Work with a cloud-served as well as a local ERA5 archive

A team at Google Research & Cloud have made some of the ECMWF Reanalysis version 5 (aka ERA-5) accessible in an Analysis Ready, Cloud Optimized (aka ARCO) format.

Access the ERA-5 ARCO, aka WeatherBench2 catalog.

The ERA5 archive runs from 1/1/1959 through 1/10/2023. For dates subsequent to the end-date, we’ll instead load a local archive.

endDate = dt(2023,1,10)
if (dateTime <= endDate): # Use WeatherBench archive

    cloud_source = True
    ds = xr.open_dataset(
     'gs://weatherbench2/datasets/era5/1959-2023_01_10-wb13-6h-1440x721.zarr', 
     chunks={'time': 48},
     consolidated=True,
     engine='zarr'
    )
    # Rename the variable names in this dataset so they use their corresponding short_name attributes
    # Construct a dictionary whose keys are the original variable names, and whose values are their 
    # short names
    
    rename_data_vars = {}
    seen_short_names = set()
    
    for var_name in ds.data_vars:
        short = ds[var_name].attrs.get("short_name")
        # Only rename if:
        # 1. short_name exists
        # 2. We haven't already used it
        if short and short not in seen_short_names:
            rename_data_vars[var_name] = short
            seen_short_names.add(short)
    # Apply renaming
    ds = ds.rename(rename_data_vars)

else: # Use local archive
    import glob, os
    cloud_source = False
    input_directory = '/free/ktyle/era5'
    files = glob.glob(os.path.join(input_directory,'*_era5.nc'))
    ds = xr.open_mfdataset(files,coords='minimal',compat='override')
    # Rename two of the coordinate variables so they match what is in the WeatherBench archive
    ds = ds.rename({'valid_time': 'time', 'pressure_level': 'level'})

Examine the dataset

ds
Loading...

One attribute of a dataset is its size. We can access that via its nbytes attribute.

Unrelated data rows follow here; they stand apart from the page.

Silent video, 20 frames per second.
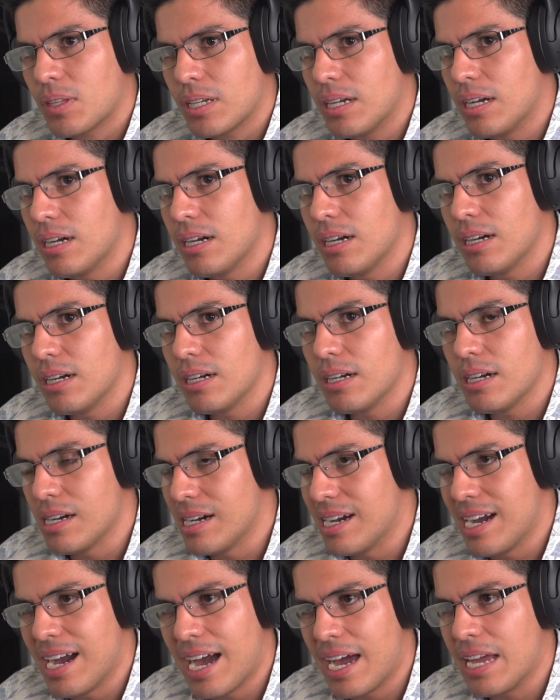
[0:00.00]
a
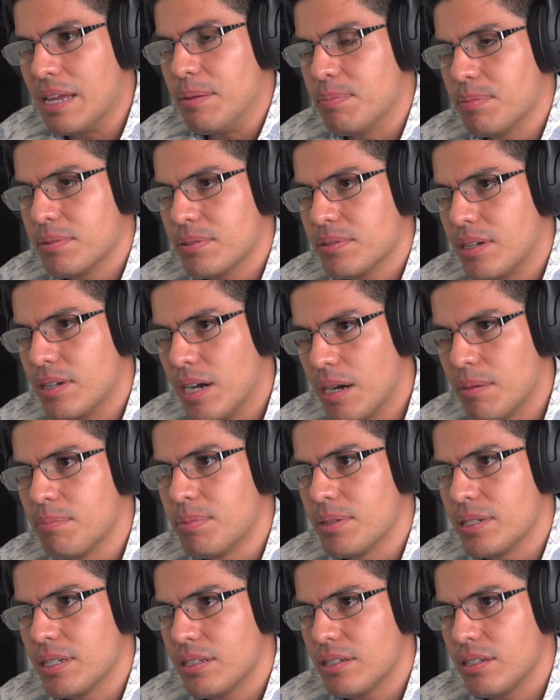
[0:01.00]
hype
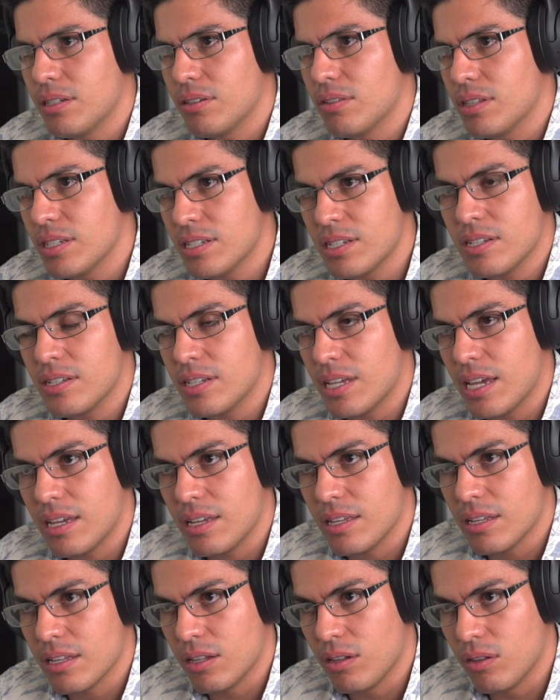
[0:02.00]
company. This is a
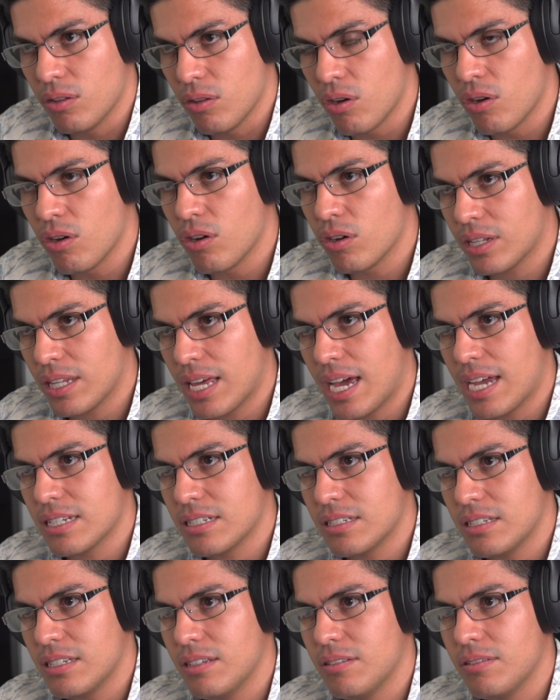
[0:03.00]

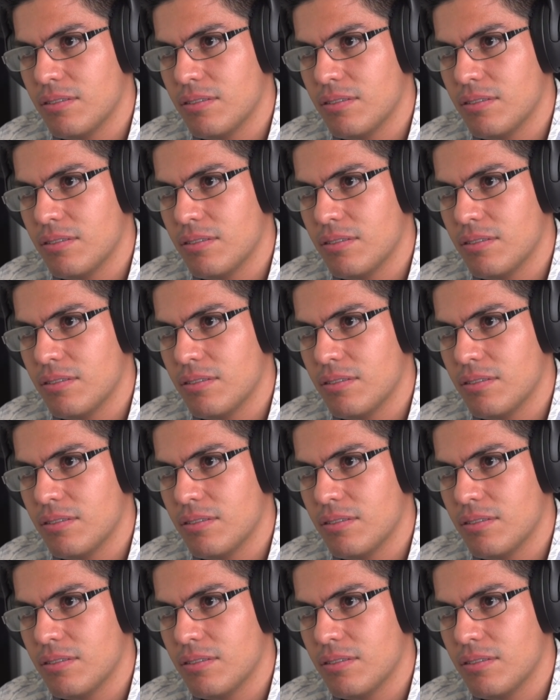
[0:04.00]
long-lasting,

print (f'Size of dataset: {ds.nbytes / 1e12} TB')
Size of dataset: 1.694341363896 TB

Define our region of interest; create Cartopy map projection objects for the native dataset as well as what the map will use; select what vertical level we are interested in; and then subset the Dataset.

latN = 55
latS = 20
lonW = -105
lonE = -55

cLon = (lonW + lonE ) / 2
cLat = (latS + latN ) / 2

# Recall that in ERA5, longitudes run between 0 and 360, not -180 and 180
if (lonW < 0 ):
    lonW = lonW + 360
if (lonE < 0 ):
    lonE = lonE + 360
    
expand_lat = 1
expand_lon = 1

lat_range = np.arange(latS - expand_lat,latN + expand_lat,.5) # expand the data range a bit beyond the plot range

lon_range = np.arange((lonW - expand_lon),(lonE + expand_lon),.5) 

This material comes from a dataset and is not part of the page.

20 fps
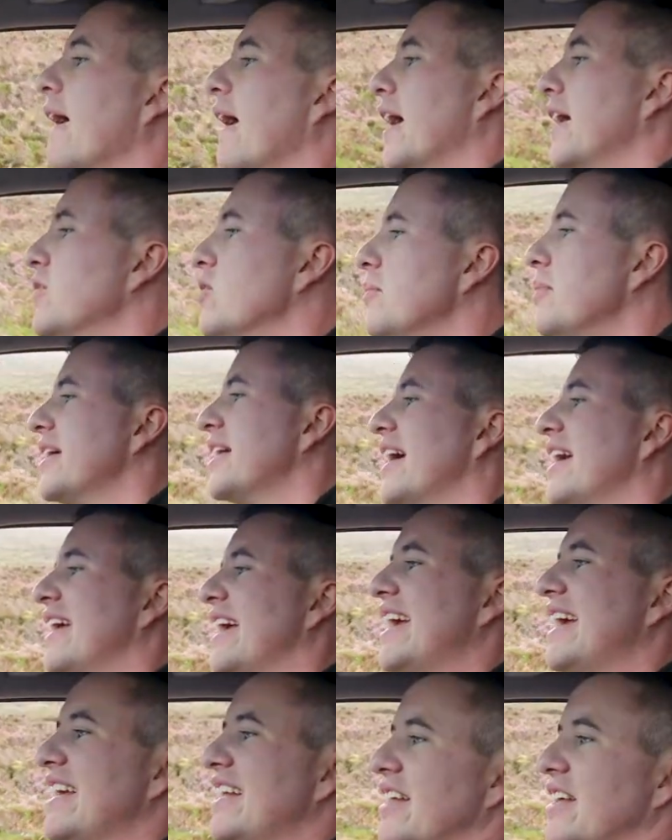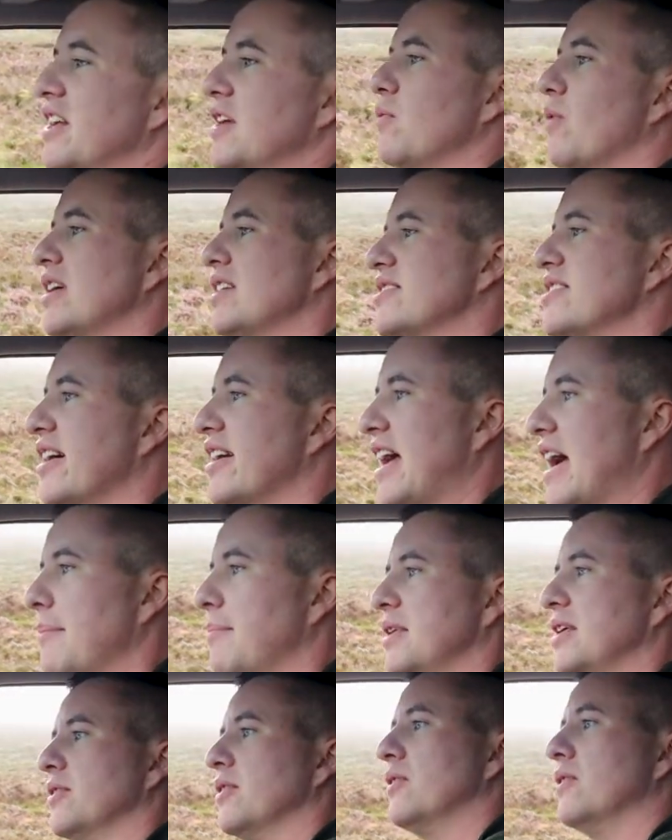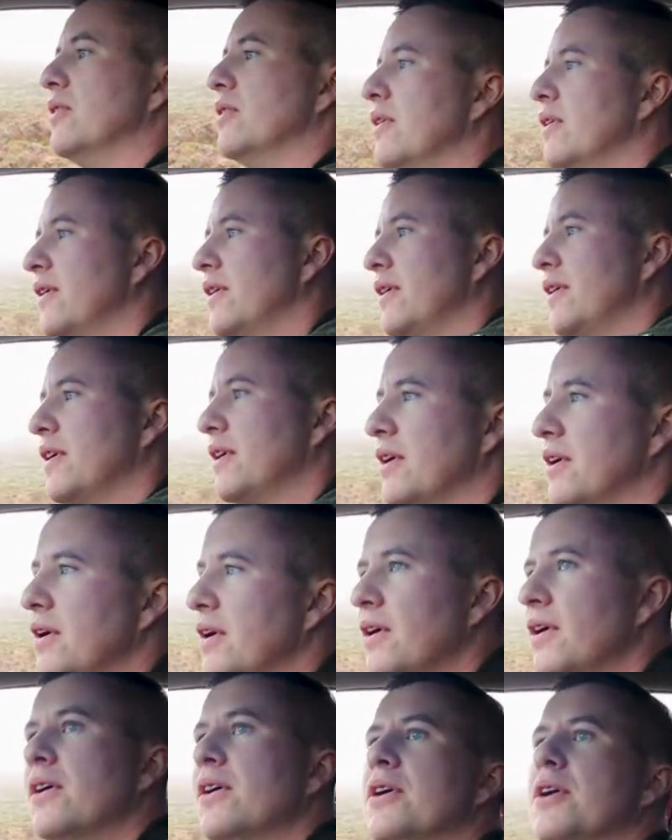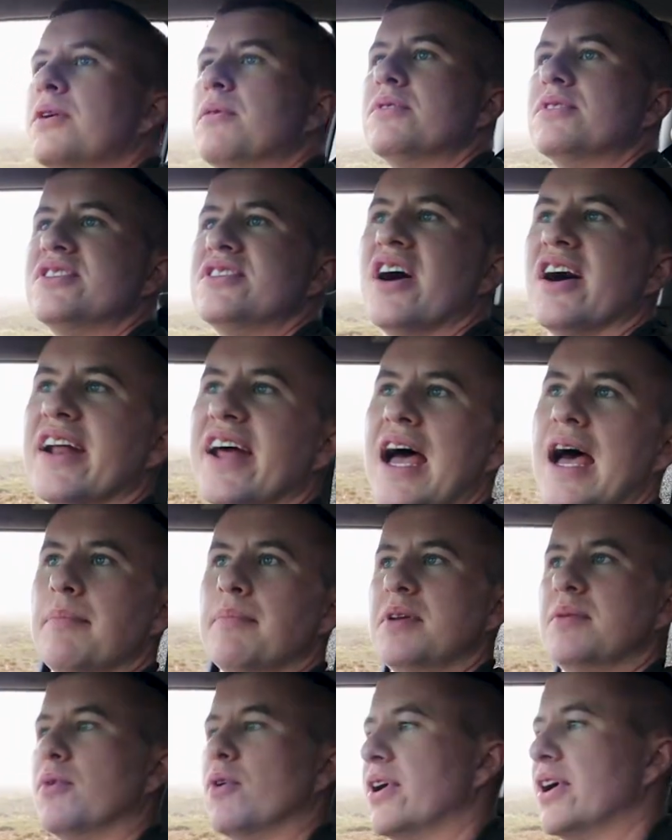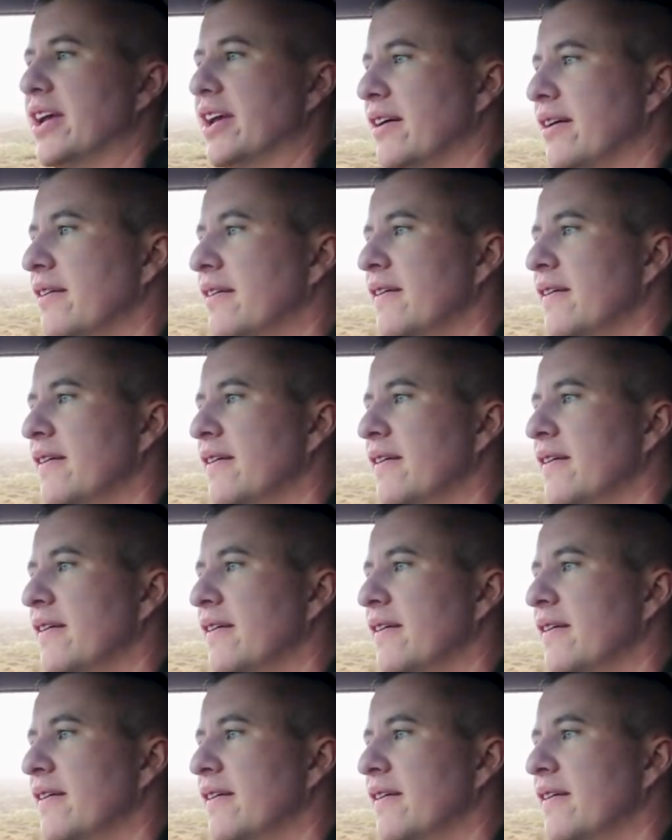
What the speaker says: I know by that hay that he was not happy though. He was not a happy boy.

proj_data = ccrs.PlateCarree() # Our data is lat-lon; thus its native projection is Plate Carree.
proj_map = ccrs.LambertConformal(central_longitude=cLon, central_latitude=cLat) # Map projection
res = '50m'

# Select a pressure surface (for ERA5, they are in units of hPa)
p_level = 500

Subset the dataset spatially and temporally.

ds_sub = ds.sel(time=dateTime, level=p_level, latitude=lat_range, longitude=lon_range)

What is the size of this subsetted dataset?

print (f'Size of full dataset: {ds.nbytes / 1e12} TB')
print (f'Size of subsetted dataset: {ds_sub.nbytes / 1e12} TB ({ds_sub.nbytes/1e6} ) MB')
Size of full dataset: 1.694341363896 TB
Size of subsetted dataset: 4.3244e-07 TB (0.43244 ) MB
ds_sub
Loading...

Data variables selection and subsetting

We’ll one data variable (i.e. DataArray), sea-level pressure (msl), from the subsetted Dataset.

slp = ds_sub['msl']

Create a contour plot of gridded data

We got a quick plot in the previous notebook. Let’s now customize the map, and focus on a particular region. We will use Cartopy and Matplotlib to plot our SLP contours. Matplotlib has two contour methods:

  1. Line contours: ax.contour

  2. Filled contours: ax.contourf

We will draw contour lines in hPa, with a contour interval of 4.

Now define the range of our contour values and a contour interval. 4 hPa is standard for a sea-level pressure map on a synoptic-scale region.

minVal = 900
maxVal = 1076
slp_cint = 4
slp_cintervals = np.arange(minVal, maxVal, slp_cint)
slp_cintervals
array([ 900, 904, 908, 912, 916, 920, 924, 928, 932, 936, 940, 944, 948, 952, 956, 960, 964, 968, 972, 976, 980, 984, 988, 992, 996, 1000, 1004, 1008, 1012, 1016, 1020, 1024, 1028, 1032, 1036, 1040, 1044, 1048, 1052, 1056, 1060, 1064, 1068, 1072])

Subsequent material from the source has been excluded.